= Finger Lakes Environmental Film Festival =

Annual arts festival in Ithaca, New York

Finger Lakes Environmental Film Festival (FLEFF) is an annual multi-arts, interdisciplinary, cross media festival in Ithaca, New York, dedicated to showcasing global media projects focusing on issues pertaining to sustainability.

==History==
The Finger Lakes Environmental Film Festival was launched in 1997 as an outreach project from the Center for the Environment at Cornell University, Ithaca, New York. Always dedicated to films with a message, the festival, under program director Christopher Riley, expanded to become a major regional event in upstate New York.

In 2004, Ithaca College was the major sponsor and host of the festival. In 2005 the festival moved permanently to Ithaca College, where it is housed in the Division of Interdisciplinary and International Studies as a program to link intellectual inquiry and debate to larger global issues.

==Programming==
In recent years, FLEFF moved toward incorporating new media as yet another platform to interrogate sustainability across all of its forms: economic, social, ecological, political, cultural, technological, and aesthetic.
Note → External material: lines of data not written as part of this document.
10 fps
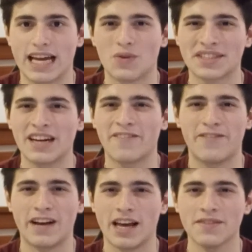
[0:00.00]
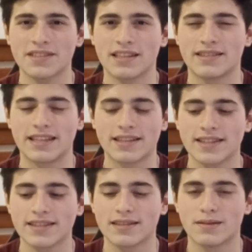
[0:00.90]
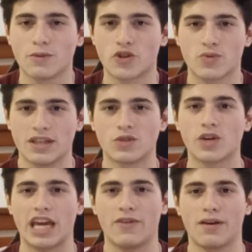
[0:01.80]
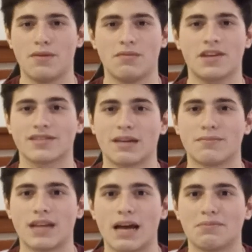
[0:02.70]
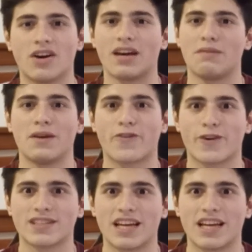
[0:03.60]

I was getting 5s and 6s, which is okay by me because I'm not aiming for a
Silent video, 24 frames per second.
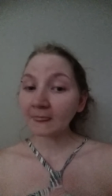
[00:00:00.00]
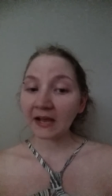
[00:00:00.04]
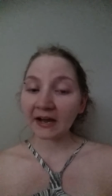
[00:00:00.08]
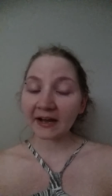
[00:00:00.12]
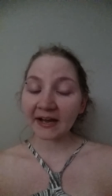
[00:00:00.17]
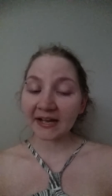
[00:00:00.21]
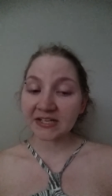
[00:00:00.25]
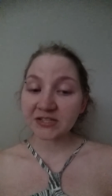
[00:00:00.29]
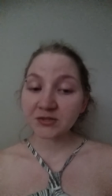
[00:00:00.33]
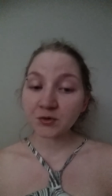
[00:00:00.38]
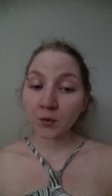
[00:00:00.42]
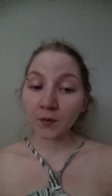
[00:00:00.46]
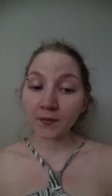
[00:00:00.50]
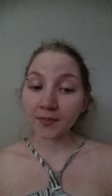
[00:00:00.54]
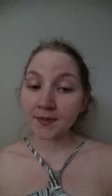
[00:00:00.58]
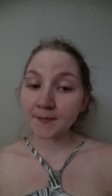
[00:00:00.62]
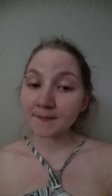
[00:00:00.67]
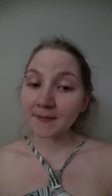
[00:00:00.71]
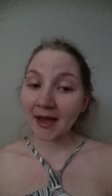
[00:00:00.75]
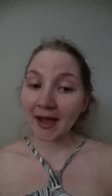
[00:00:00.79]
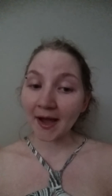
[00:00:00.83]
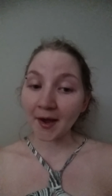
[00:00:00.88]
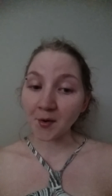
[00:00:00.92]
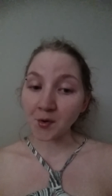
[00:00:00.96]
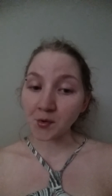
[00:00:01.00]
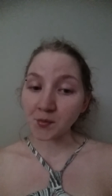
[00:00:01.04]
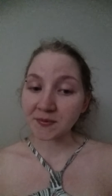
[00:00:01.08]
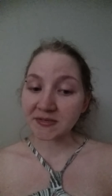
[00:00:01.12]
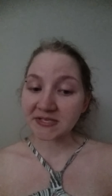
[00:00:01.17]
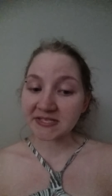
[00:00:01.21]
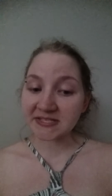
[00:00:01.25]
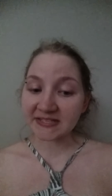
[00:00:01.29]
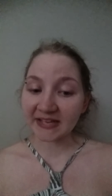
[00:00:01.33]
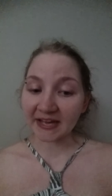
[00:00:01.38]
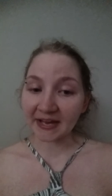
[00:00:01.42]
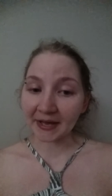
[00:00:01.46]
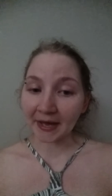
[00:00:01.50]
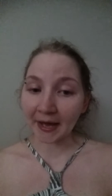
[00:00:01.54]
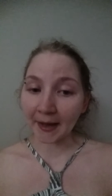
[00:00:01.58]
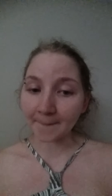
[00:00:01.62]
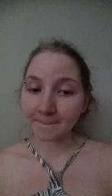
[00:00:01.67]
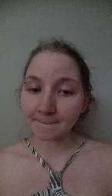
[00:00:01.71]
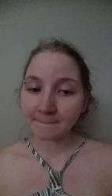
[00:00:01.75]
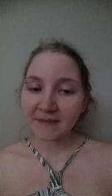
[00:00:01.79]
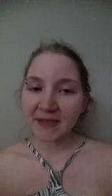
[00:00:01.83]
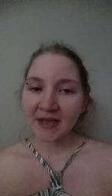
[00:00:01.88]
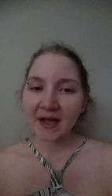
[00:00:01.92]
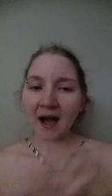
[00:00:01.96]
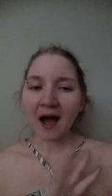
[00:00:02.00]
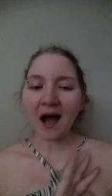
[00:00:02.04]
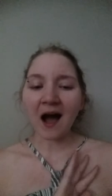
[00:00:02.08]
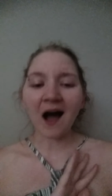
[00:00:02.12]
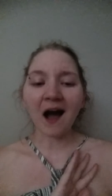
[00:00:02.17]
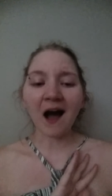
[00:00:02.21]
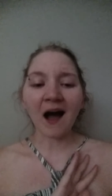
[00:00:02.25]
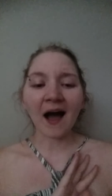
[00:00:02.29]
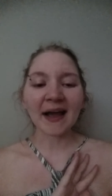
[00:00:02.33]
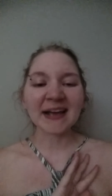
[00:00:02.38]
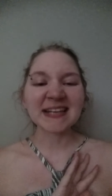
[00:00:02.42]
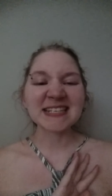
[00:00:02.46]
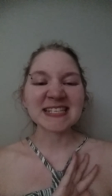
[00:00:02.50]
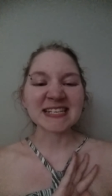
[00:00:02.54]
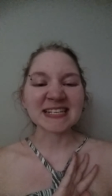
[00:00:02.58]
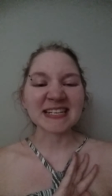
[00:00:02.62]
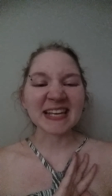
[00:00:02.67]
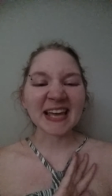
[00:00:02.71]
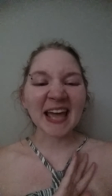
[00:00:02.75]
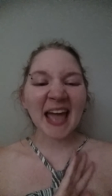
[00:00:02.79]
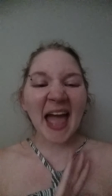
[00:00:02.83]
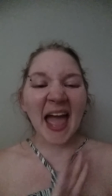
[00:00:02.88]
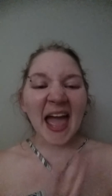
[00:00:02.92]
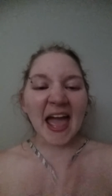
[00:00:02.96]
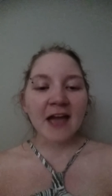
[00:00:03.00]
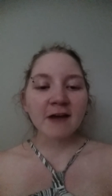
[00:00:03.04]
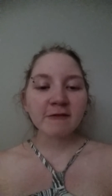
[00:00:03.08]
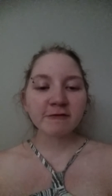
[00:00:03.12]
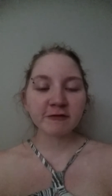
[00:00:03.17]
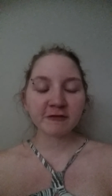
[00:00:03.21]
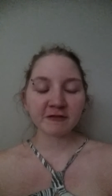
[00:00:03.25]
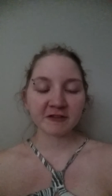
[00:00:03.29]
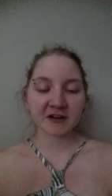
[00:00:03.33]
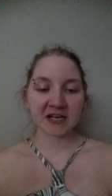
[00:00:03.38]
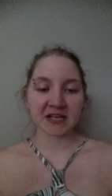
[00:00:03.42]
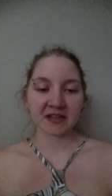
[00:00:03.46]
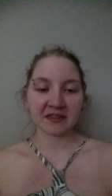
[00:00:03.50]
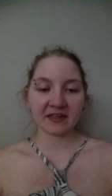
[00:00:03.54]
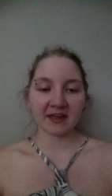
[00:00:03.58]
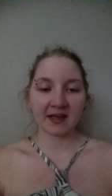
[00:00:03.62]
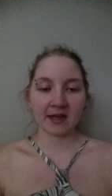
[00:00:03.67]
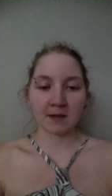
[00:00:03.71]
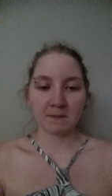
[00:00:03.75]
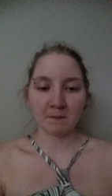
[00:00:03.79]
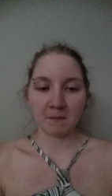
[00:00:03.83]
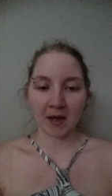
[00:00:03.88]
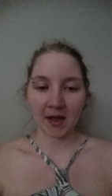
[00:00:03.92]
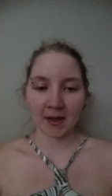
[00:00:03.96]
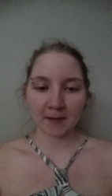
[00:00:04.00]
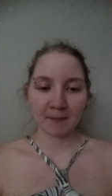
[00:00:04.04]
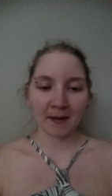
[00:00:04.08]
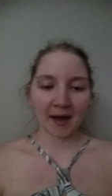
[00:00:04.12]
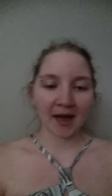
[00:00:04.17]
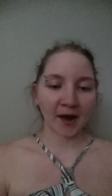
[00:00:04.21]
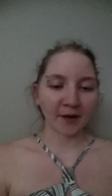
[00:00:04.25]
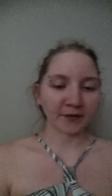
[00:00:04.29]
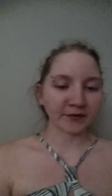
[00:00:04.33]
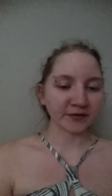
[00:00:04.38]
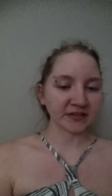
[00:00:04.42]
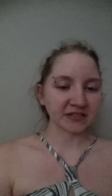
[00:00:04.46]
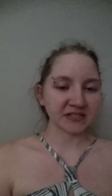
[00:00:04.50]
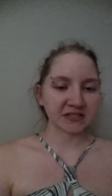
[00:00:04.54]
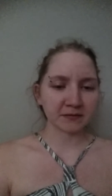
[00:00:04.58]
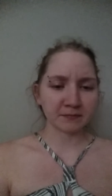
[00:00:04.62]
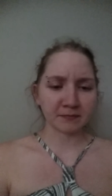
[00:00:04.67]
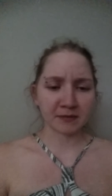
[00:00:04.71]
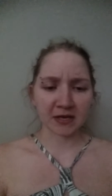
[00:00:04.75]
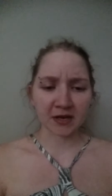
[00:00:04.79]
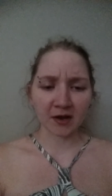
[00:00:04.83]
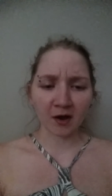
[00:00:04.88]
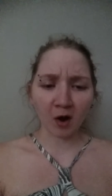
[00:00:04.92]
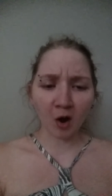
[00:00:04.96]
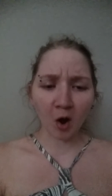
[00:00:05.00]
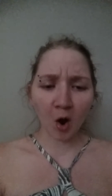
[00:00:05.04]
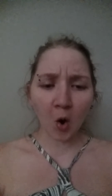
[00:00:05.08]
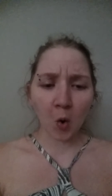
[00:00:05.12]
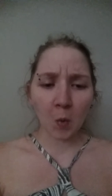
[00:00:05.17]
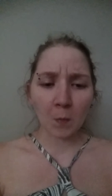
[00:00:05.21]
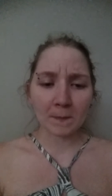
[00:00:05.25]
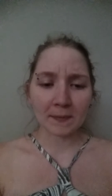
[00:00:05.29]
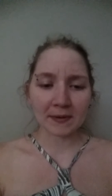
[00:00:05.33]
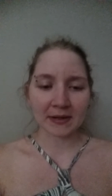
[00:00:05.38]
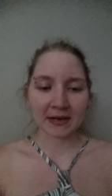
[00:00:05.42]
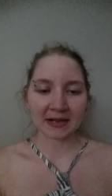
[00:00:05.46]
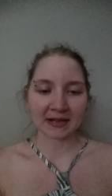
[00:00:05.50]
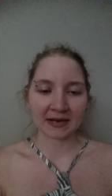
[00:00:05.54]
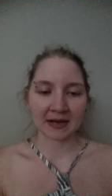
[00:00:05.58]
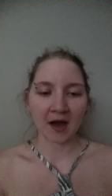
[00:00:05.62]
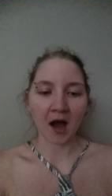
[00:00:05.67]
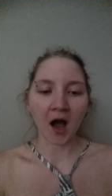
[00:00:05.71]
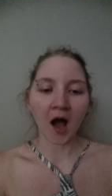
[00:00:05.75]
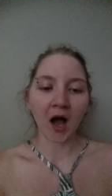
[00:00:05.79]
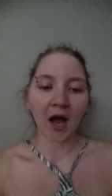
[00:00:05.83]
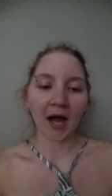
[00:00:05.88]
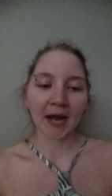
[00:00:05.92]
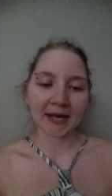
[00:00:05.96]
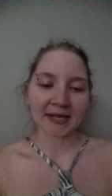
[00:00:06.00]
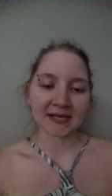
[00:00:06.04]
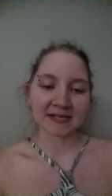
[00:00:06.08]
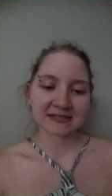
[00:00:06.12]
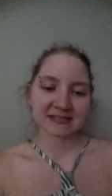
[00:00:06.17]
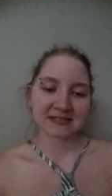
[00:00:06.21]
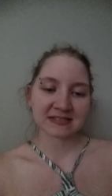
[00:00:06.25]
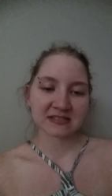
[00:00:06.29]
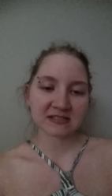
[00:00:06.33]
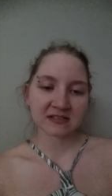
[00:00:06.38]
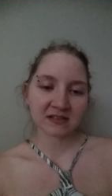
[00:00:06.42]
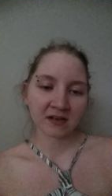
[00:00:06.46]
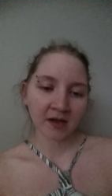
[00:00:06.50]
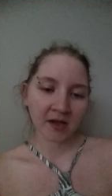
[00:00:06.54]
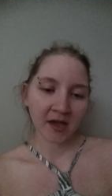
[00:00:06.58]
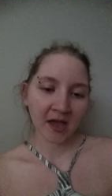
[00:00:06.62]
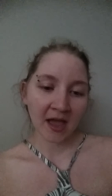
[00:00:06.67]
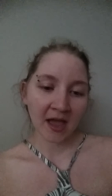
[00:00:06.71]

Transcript: I told them how it was set up. I did everything in my power to be open and honest.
The festival is in the spirit of UNESCO’s initiative on sustainable development. This initiative has redefined and expanded environmental issues to explore the international interconnections between war, air, disease, the land, health, water, genocide, food, education, technology, cultural heritage, and diversity. Through film, video, new media, installation, performance, panels, and presentations, the festival engages vigorous debate across media and disciplines. It hosts a large number of national and transnational artists every year for a week and it showcases Ithaca College as a regional and national center for thinking differently —in new ways, interfaces, and forms— about the environment and sustainability.

As of March 2012, FLEFF was co-directed by professor of cinema, photography, and media arts Patricia R. Zimmermann and professor of politics Thomas Shevory at Ithaca College.